More than 2 million Somalis suffering the combined effects of war, drought, and soaring food and fuel prices will receive deliveries of almost 60,000 tons of food from a United Nations agency this month, thanks to naval protection from the Netherlands and the North Atlantic Treaty Organization (NATO) against pirate attacks. Naval escorts from a Dutch frigate and two NATO warships are providing vital protection from pirate attacks off the Horn of Africa for the six UN World Food Program (WFP) ships loaded with aid.

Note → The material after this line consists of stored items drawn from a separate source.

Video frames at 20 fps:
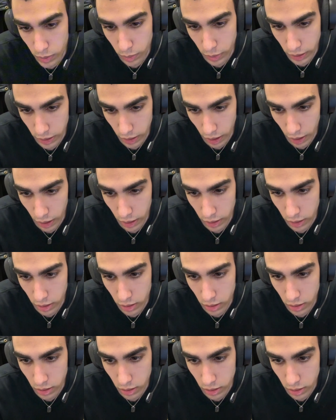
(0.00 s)
break
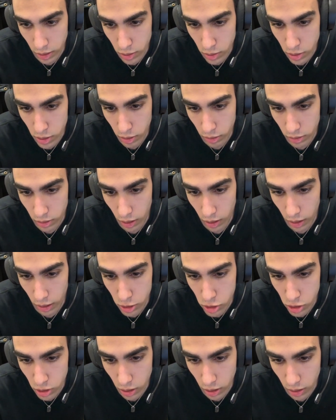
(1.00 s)
higher, and this is during the
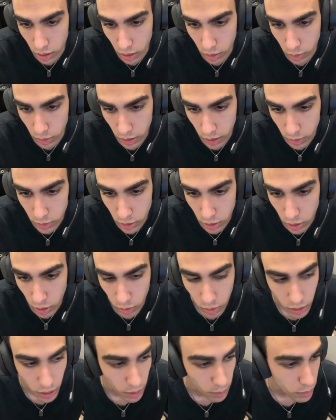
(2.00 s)
election, and then we kept on
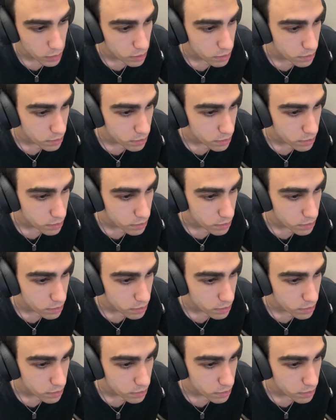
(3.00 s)
going up.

Since the end of October, WFP vessels have been able to deliver over 48,400 tons of food to some 2.3 million Somalis.
Aid agencies must expect a drop in funding in the year ahead as the economic crisis takes its toll on private, corporate and governmental donors, the Red Cross warned Nov. 18. “2009 is probably going to be tough for us and many of the humanitarian agencies,” said Encho Gospodinov, director of the Policy and Communications division at the International Federation of Red Cross and Red Crescent Societies (IFRC). …Private individuals and corporations are already cutting back on the amount they give to charities, according to national Red Cross societies which have already launched their pre-Christmas appeals, he said.

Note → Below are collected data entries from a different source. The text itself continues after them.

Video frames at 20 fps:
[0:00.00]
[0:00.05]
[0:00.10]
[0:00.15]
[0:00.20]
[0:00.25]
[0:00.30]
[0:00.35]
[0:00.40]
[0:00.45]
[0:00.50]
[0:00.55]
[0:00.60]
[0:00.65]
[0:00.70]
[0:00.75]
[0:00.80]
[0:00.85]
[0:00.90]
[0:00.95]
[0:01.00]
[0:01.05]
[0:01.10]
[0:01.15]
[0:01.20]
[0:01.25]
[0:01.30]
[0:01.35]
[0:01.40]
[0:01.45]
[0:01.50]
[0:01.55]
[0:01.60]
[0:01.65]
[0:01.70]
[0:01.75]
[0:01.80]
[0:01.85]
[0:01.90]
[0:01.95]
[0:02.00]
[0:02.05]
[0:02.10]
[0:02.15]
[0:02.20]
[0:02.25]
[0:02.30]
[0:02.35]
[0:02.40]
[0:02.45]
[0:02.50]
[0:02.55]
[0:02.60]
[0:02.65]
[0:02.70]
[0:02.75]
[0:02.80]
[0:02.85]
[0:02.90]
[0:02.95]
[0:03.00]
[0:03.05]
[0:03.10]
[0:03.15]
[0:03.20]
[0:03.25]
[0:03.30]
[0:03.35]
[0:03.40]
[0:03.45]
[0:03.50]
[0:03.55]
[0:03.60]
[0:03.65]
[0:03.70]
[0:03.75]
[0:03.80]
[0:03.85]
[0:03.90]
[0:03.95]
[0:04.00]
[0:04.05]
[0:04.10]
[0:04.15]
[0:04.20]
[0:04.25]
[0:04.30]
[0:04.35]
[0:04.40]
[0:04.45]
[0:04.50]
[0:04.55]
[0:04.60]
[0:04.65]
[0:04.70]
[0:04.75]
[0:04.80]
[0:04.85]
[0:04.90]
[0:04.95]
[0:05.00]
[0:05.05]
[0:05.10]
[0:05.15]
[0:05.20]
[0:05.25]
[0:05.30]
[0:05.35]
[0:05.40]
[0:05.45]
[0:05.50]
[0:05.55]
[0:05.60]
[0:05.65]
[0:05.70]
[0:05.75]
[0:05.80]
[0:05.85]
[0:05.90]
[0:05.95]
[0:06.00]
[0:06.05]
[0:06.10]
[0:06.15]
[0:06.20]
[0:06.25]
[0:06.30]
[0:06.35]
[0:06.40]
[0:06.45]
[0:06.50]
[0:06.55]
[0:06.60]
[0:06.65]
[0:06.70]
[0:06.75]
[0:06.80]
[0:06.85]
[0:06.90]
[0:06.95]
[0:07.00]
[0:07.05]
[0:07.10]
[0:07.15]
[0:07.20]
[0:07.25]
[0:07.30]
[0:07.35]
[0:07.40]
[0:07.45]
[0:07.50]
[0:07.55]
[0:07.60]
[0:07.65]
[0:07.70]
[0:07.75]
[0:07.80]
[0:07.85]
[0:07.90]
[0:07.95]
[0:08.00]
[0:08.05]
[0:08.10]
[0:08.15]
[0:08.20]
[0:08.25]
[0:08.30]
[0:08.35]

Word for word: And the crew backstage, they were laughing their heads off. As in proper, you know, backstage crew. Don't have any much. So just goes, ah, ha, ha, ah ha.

Colombia continues to endure a serious displacement crisis due to new illegal armed groups, new structures of organized crime and the ongoing 45-year-old conflict between the army and irregular armed groups, despite some recent progress, a senior UN humanitarian official warned Nov. 14. “The continuously high rate of new cases of forced displacement in certain parts of the country like the Pacific coast, is especially worrying,” the Secretary-General’s Representative on the Human Rights of Internally Displaced Persons (IDPs) said, calling for comprehensive strategies on prevention and protection, as well as socio-economic stabilization.

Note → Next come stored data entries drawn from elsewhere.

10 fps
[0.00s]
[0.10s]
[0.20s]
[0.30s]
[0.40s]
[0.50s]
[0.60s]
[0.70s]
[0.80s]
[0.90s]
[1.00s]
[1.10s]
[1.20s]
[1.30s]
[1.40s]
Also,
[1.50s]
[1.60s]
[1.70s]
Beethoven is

Zimbabwe, battling chronic food shortages and astronomical inflation, is set to receive 350,000 tons of maize from the World Food Program (WFP), state media reported on Nov. 19. Millions in the southern African country are ravaged by an economic crisis critics blame on President Robert Mugabe’s policies, such as the seizure of commercial farms to resettle landless blacks, which ruined the agriculture sector. The WFP and other aid agencies have said up to 5 million people – almost half the population – might need food assistance by early next year, Reuters reported.
The UN World Food Program (WFP) has already delivered 23,000 tons of food for nearly 1 million Afghans, some of whom will be cut off from supplies once winter’s bitter cold arrives and heavy snows set in. This represents nearly two-thirds of the 36,000 tons that WFP plans to deliver during the winter, UN Assistance Mission in Afghanistan (UNAMA) spokesperson Nilab Mobarez told reporters in Kabul. Between January and Nov. 13 this year there have been 25 armed attacks against commercial vehicles carrying WFP food, resulting in the loss of some 870 tons of food.